A partir du DDRM, le maire doit réaliser un document d'information communal sur les risques majeurs (DICRIM) afin d'informer ses administrés et surtout leur présenter les consignes de sauvegarde à appliquer en cas d'accident majeur. Il est à la disposition des habitants dans leur mairie.
Les plans particuliers d’intervention (PPI) actés pour les sites Seveso du Finistère prévoient des protocole d’évacuation, de confinement ou d’assistance selon l’échelle possible d’un accident industriel localisé.
Le dossier départemental sur les risques majeurs (DDRM), réalisé par le préfet, permet de connaître, pour chaque commune du département, la liste des risques majeurs auxquels elle est soumise.
Les effets toxiques résultent de l’inhalation d’une substance chimique toxique (chlore, ammoniac, phosgène, etc) suite, par exemple, à une fuite sur une installation ou à la combustion de produits dégageant des fumées toxiques. Ils peuvent être à l’origine d’un œdème pulmonaire ou atteindre le système nerveux.
Les sites Seveso produisent ou stockent des substances pouvant être dangereuses pour l’homme et l’environnement.
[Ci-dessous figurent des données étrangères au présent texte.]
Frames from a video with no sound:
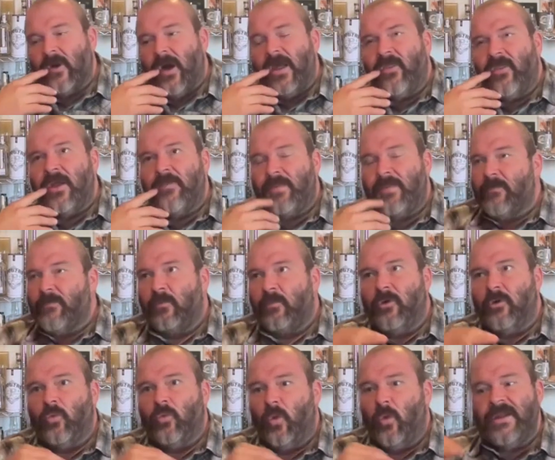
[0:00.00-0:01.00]
I think people
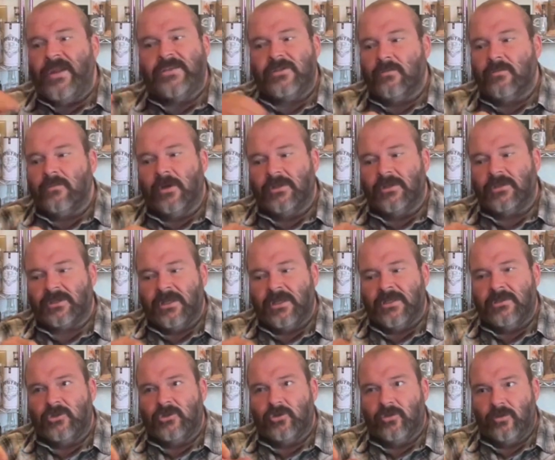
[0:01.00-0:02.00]
put way too much
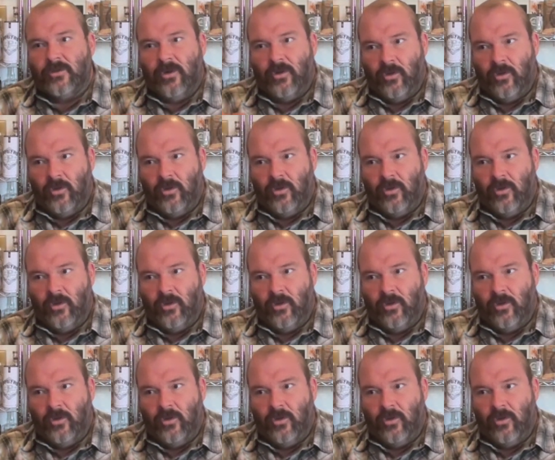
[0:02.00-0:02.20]
into the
Ils sont soumis à une réglementation très encadrée qui vise à identifier et à prévenir les risques d’accident pour en limiter l’impact.
Les effets mécaniques sont liés à une surpression, résultant d’une onde de choc (déflagration ou détonation), provoquée par une explosion.
Le maire des communes concernées, comme celles listées dans le Finistère, anime la gestion locale de crise via le plan communal de sauvegarde (PCS), mobilise les services d’urgence et garantit l’information des citoyens en cas d’alerte.